§ **Task prompt**
Exactly the lines below, starting with the one containing "[404.00-405.00s]" and going on through the one containing "[413.00-413.40s]", must be reproduced, both ends included, and no pictures with them.

(Data extracts Opens)

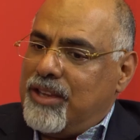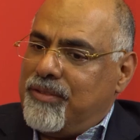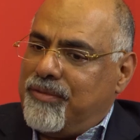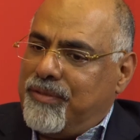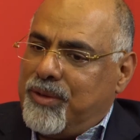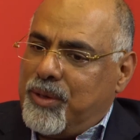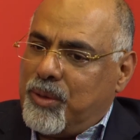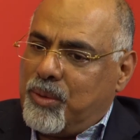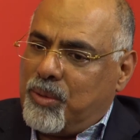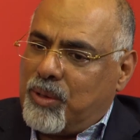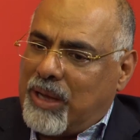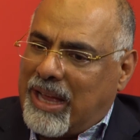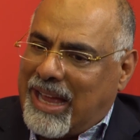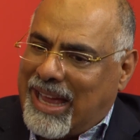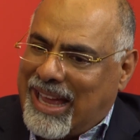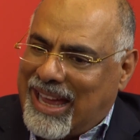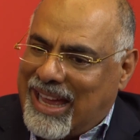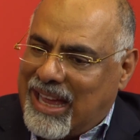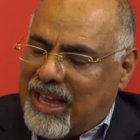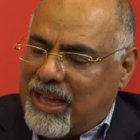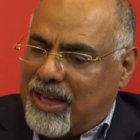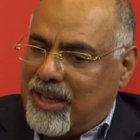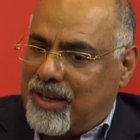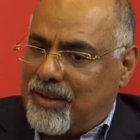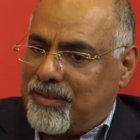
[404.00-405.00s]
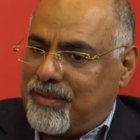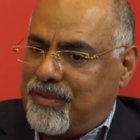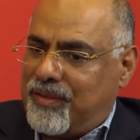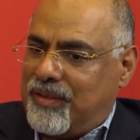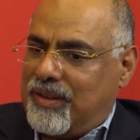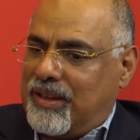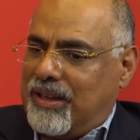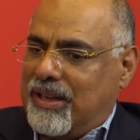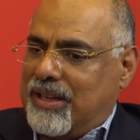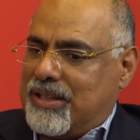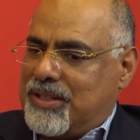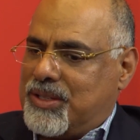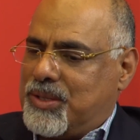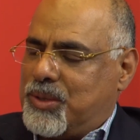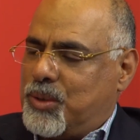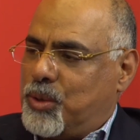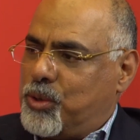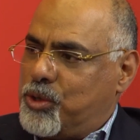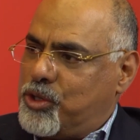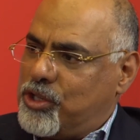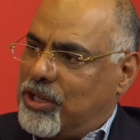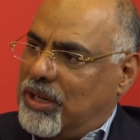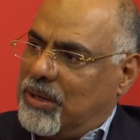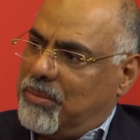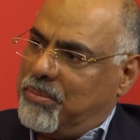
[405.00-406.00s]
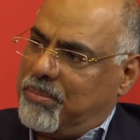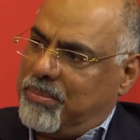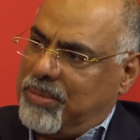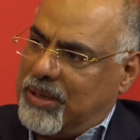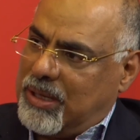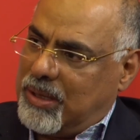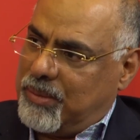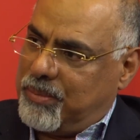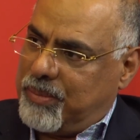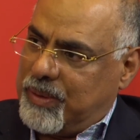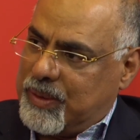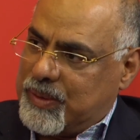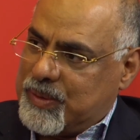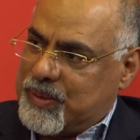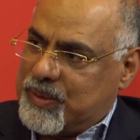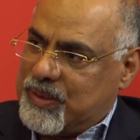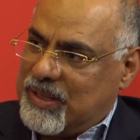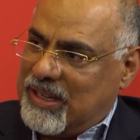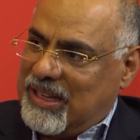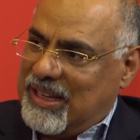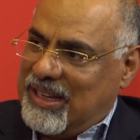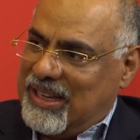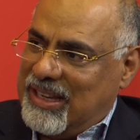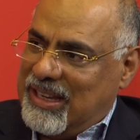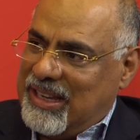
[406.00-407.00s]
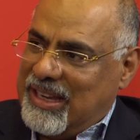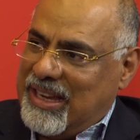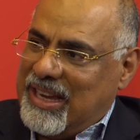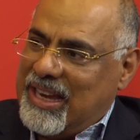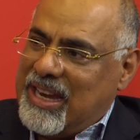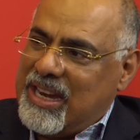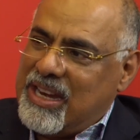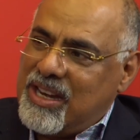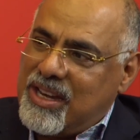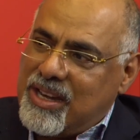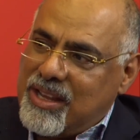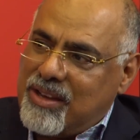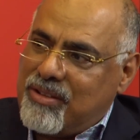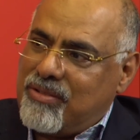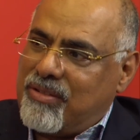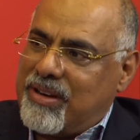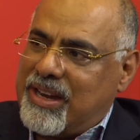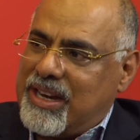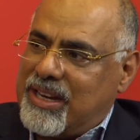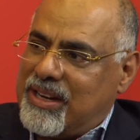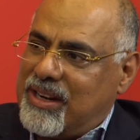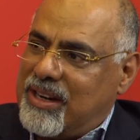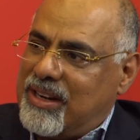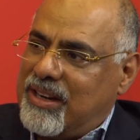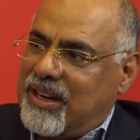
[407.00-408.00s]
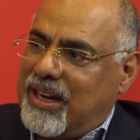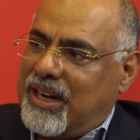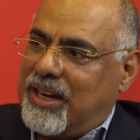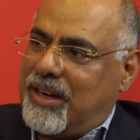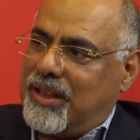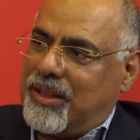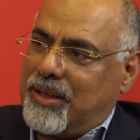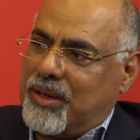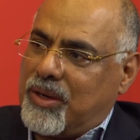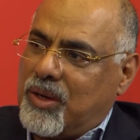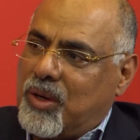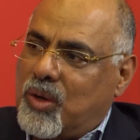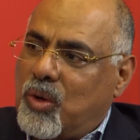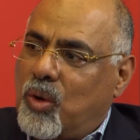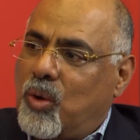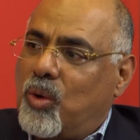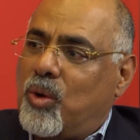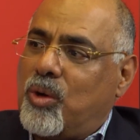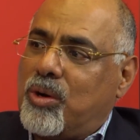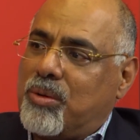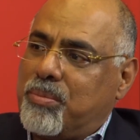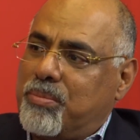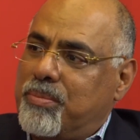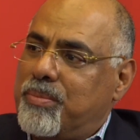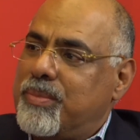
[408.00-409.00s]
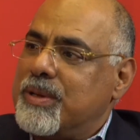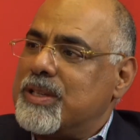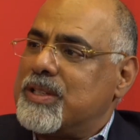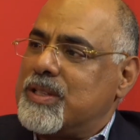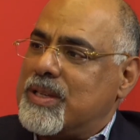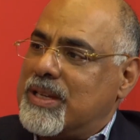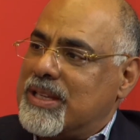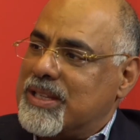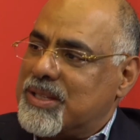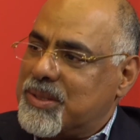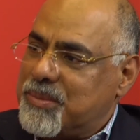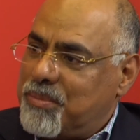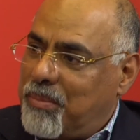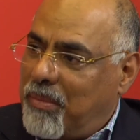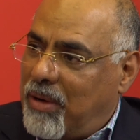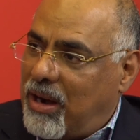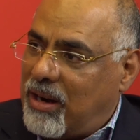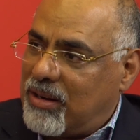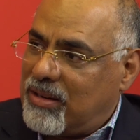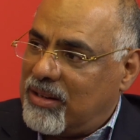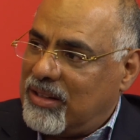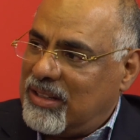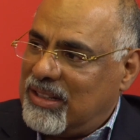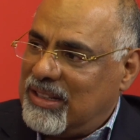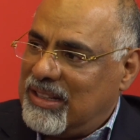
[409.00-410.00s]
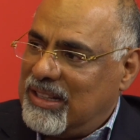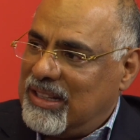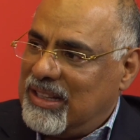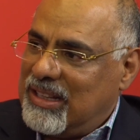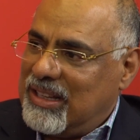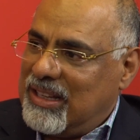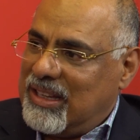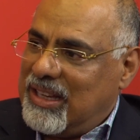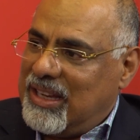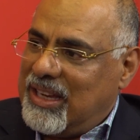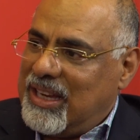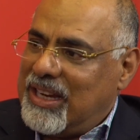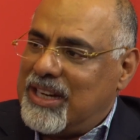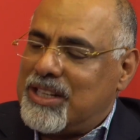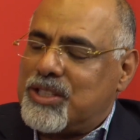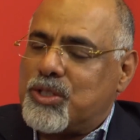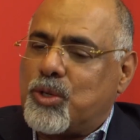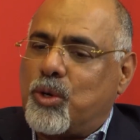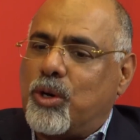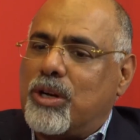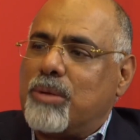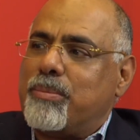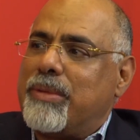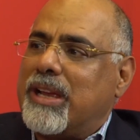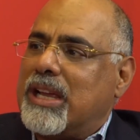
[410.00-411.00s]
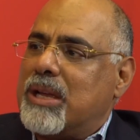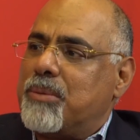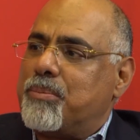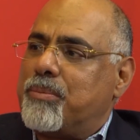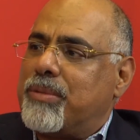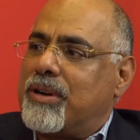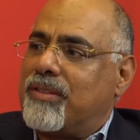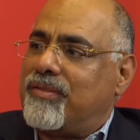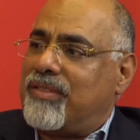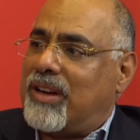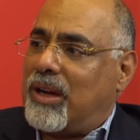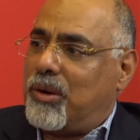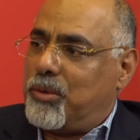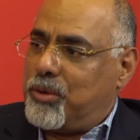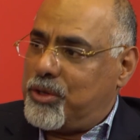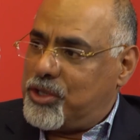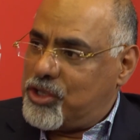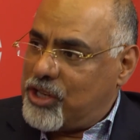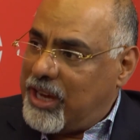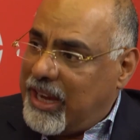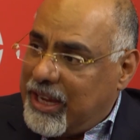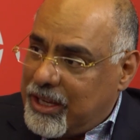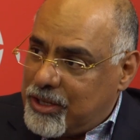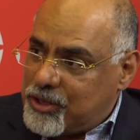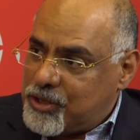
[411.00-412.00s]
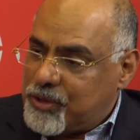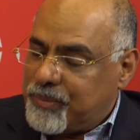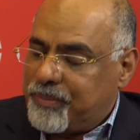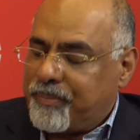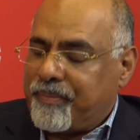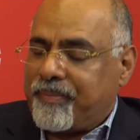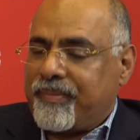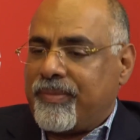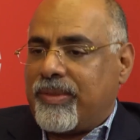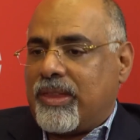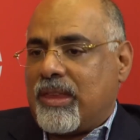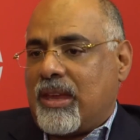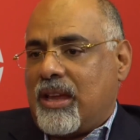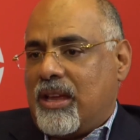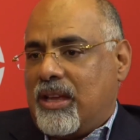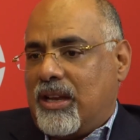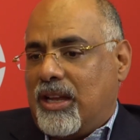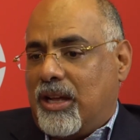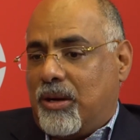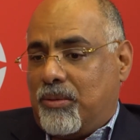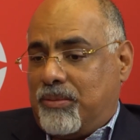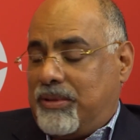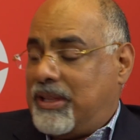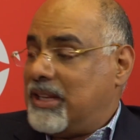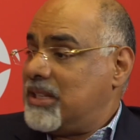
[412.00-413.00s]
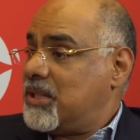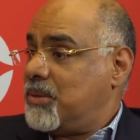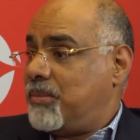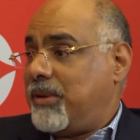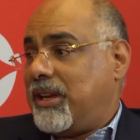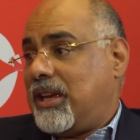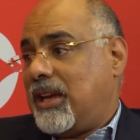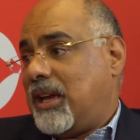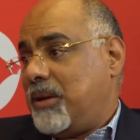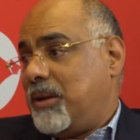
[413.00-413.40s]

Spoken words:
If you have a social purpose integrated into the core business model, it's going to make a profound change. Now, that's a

(Data extracts Closes)
(Data extracts Opens)

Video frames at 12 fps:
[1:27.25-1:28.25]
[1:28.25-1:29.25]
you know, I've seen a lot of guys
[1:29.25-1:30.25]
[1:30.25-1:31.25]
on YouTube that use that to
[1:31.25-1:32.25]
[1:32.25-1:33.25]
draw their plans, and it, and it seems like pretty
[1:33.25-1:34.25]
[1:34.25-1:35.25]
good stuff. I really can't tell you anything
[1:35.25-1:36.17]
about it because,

(Data extracts Closes)

§ **Answer area**
[404.00-405.00s]
[405.00-406.00s]
[406.00-407.00s]
[407.00-408.00s]
[408.00-409.00s]
[409.00-410.00s]
[410.00-411.00s]
[411.00-412.00s]
[412.00-413.00s]
[413.00-413.40s]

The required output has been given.